## YOUR OBJECTIVE
Wherever the word "speaker" appears in a line of the data, that line should be copied.
*** RECORDS PROVIDED Section Begins ***
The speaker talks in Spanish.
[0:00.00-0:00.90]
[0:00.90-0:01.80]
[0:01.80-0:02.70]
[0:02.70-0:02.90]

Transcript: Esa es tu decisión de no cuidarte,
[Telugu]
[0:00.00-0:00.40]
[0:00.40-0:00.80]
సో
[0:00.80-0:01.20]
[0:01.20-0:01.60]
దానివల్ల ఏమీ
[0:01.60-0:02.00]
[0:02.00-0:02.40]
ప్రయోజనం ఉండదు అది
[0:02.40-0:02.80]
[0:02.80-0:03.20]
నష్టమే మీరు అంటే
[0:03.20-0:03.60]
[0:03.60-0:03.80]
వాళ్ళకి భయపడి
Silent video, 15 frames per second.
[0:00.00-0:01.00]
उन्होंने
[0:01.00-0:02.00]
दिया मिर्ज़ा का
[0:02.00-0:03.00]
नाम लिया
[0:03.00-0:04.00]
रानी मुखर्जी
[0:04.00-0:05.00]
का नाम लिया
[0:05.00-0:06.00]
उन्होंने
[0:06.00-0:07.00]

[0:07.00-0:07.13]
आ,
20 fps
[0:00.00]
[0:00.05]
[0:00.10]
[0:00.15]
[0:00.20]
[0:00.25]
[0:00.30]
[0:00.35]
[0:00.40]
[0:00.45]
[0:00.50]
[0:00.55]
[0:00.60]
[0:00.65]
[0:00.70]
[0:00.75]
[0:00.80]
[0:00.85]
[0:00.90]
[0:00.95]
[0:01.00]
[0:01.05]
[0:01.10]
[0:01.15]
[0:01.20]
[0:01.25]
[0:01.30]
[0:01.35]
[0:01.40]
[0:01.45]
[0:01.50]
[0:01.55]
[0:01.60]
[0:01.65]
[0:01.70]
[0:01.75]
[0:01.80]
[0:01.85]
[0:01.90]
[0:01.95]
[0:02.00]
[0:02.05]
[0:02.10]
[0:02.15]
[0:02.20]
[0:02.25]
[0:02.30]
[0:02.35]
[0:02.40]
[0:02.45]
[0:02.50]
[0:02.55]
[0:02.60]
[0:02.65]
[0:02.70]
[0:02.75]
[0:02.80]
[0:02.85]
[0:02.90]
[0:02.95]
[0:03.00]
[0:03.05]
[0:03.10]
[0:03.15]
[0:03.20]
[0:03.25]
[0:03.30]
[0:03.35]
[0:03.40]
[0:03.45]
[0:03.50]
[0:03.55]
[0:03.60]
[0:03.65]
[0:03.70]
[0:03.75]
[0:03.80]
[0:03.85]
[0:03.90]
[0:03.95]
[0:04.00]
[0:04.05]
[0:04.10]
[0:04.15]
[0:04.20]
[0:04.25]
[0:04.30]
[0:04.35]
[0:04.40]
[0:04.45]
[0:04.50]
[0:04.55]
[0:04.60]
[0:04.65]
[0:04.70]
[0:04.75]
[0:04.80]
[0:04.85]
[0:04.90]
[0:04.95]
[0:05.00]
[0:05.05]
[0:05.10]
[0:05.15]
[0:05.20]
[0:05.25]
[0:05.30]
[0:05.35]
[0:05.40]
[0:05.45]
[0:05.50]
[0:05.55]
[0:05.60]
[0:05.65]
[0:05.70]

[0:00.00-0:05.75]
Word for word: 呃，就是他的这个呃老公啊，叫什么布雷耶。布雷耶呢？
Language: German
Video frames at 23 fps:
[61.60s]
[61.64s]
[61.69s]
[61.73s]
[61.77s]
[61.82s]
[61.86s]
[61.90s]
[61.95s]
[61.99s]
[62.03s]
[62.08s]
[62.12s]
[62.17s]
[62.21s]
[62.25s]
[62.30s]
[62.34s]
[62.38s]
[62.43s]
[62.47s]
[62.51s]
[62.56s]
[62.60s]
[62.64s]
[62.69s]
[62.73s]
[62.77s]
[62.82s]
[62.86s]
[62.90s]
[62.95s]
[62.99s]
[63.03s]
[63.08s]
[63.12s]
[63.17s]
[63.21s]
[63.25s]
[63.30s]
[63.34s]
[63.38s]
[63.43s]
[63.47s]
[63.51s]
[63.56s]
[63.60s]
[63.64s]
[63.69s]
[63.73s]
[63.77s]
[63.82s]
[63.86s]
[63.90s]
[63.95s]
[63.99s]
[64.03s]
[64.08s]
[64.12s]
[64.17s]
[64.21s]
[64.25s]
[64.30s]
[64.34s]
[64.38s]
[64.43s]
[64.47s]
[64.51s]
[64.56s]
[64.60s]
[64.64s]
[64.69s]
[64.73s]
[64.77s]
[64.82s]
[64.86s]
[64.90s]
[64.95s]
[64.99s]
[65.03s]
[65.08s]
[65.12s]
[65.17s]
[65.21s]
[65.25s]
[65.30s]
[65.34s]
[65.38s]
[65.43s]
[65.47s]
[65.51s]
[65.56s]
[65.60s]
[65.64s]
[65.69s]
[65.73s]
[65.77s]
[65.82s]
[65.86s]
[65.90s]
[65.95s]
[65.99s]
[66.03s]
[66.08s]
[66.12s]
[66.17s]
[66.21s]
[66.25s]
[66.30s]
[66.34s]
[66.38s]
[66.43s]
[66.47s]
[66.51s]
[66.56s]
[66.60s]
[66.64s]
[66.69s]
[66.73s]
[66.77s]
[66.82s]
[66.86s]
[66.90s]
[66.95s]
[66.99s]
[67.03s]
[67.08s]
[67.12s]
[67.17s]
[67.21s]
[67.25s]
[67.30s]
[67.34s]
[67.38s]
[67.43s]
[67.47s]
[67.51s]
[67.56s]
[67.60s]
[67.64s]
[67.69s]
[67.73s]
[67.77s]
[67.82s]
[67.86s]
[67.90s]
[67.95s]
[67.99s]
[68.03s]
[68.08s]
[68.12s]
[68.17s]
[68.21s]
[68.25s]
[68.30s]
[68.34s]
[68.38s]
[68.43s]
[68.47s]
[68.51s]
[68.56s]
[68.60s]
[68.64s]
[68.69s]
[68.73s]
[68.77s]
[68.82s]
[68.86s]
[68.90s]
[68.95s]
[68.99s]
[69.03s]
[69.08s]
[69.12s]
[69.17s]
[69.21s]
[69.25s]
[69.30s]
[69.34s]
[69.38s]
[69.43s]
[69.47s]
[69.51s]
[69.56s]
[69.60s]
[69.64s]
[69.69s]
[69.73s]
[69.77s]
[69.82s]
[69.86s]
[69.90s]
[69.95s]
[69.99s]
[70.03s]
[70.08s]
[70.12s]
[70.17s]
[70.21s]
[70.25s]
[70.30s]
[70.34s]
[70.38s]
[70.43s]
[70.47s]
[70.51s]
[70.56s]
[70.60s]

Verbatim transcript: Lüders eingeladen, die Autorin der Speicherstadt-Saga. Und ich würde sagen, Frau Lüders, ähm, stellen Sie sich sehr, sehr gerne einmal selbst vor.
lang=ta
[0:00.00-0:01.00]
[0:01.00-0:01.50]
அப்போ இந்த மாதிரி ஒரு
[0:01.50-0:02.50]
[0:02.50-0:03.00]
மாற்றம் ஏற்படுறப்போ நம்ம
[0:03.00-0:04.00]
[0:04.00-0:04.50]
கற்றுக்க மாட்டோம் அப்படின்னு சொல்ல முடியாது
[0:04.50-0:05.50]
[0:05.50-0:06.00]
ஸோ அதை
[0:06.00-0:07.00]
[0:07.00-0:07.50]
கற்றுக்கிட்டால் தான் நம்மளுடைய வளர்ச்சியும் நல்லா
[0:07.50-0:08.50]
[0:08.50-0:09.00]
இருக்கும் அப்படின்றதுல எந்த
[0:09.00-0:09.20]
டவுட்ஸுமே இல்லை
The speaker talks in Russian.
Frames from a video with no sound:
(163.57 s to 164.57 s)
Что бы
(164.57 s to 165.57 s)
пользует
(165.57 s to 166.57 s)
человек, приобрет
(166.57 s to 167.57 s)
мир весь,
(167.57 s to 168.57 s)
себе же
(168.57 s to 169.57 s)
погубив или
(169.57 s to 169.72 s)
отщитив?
*** RECORDS PROVIDED Section Ends ***
## ANSWER TO THE EXERCISE
The speaker talks in Spanish.
The speaker talks in Russian.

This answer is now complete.